The cost has been devastating. A nation born out of the promise of liberation is now chained by its own liberators. The dream of freedom has become a nightmare of fear, surveillance and political intolerance. Citizens speak in whispers. Civil society walks on eggshells. And investors, both local and foreign, flee a country where order and policy can vanish overnight.

But violence is not the only weapon killing Zimbabwe. We are also in the grip of shocking corruption, practised so openly it feels like people are selling bananas. The economy has become a vast sieve, draining billions while the nation starves. Over US$1,5 billion in gold is smuggled out every year. Another US$2 billion vanishes through illicit financial flows. Add billions more lost through poor tax administration, arbitrary regulations and punitive treatment of business.

The result is an economy rich in resources but bankrupt in morality. The same state that unleashes police on peaceful citizens cannot police cartels siphoning national wealth. As the auditor-general’s reports show, every ministry leaks, and every parastatal bleeds. Every promise of reform dissolves into impunity.

Now even tourism, a supposed bright spot, is bleeding. As we reveal this week, 72% of travel agencies operate outside official billing systems, rerouting foreign payments offshore. Millions of dollars are disappearing while the government watches. That is not negligence. It sounds like complicity.

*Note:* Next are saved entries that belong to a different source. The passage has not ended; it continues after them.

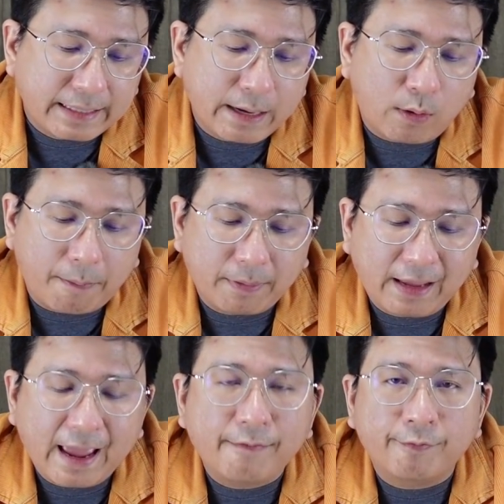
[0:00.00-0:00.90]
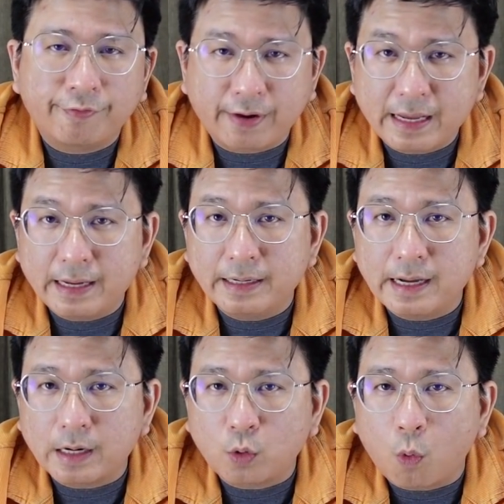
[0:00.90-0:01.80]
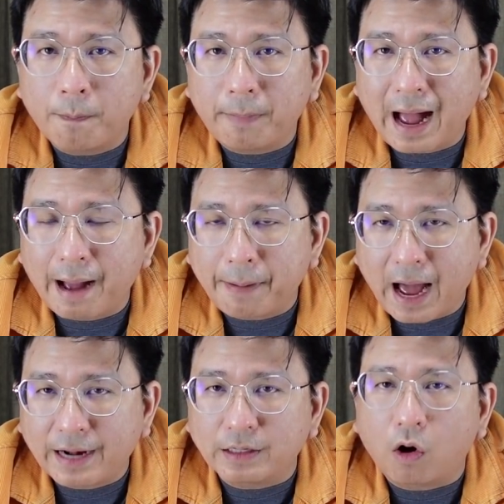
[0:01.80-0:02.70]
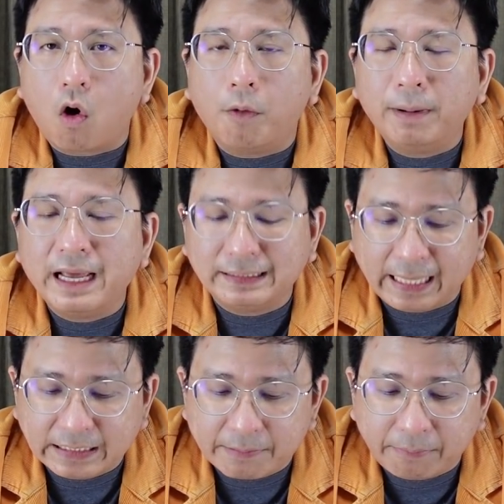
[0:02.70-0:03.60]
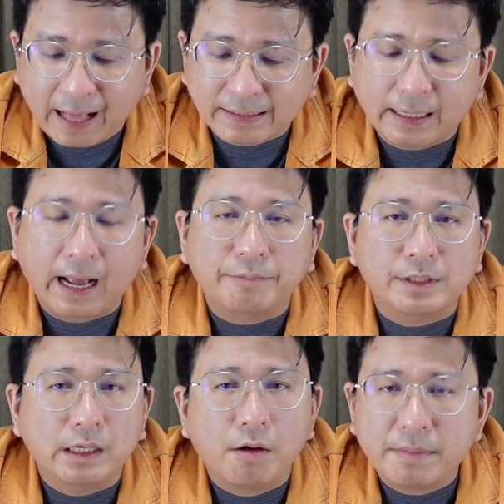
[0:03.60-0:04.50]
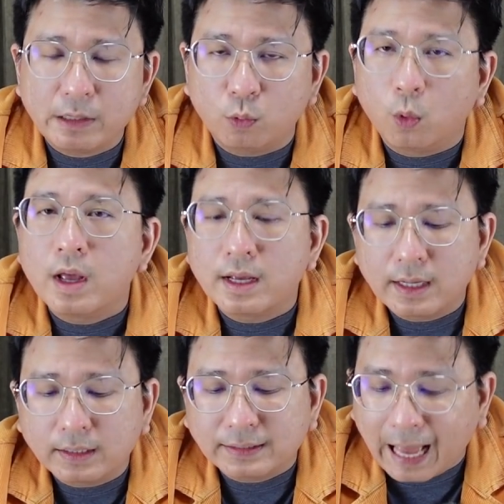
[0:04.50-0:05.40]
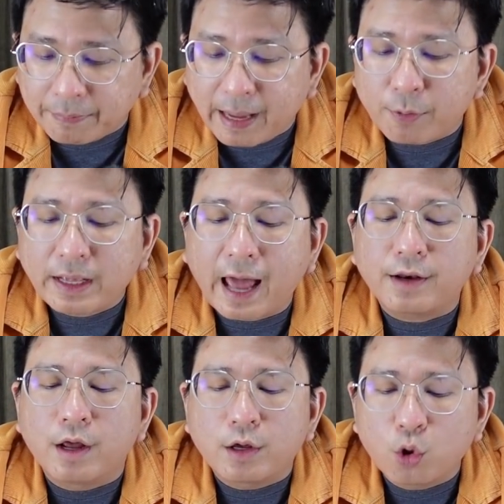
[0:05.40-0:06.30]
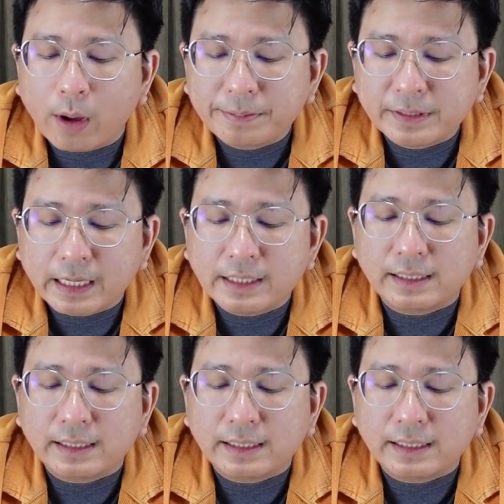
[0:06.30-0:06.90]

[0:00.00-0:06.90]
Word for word: เกี่ยวกับเกมฟรีเดือนกุมภาพันธ์ของ PlayStation Plus นะครับ ซึ่งก็มีอยู่ 3 เกมด้วยกัน UFC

The state cannot claim to build peace while tolerating corruption. It cannot talk of patriotism while its own agents sabotage the economy. Violence and looting are two sides of the same coin. The first crushes dissent, the other finances decadence.

Zimbabwe needs accountability. Leaders who speak of peace must prove it by punishing those who break it. Politicians who parade as patriots must account for the money vanishing under their watch.

If the regime continues to rule by fear and theft, it will preside over a country drained not only of money but of faith, talent and hope. The youth already vote with their feet. Peace will never thrive in a climate of injustice. Prosperity will never come from a system that rewards plunder. It is time to stop the violence, and to seal the sieve.

Until then, Zimbabwe will remain a wounded nation: bleeding in silence, ruled by fear, and robbed by those sworn to protect it.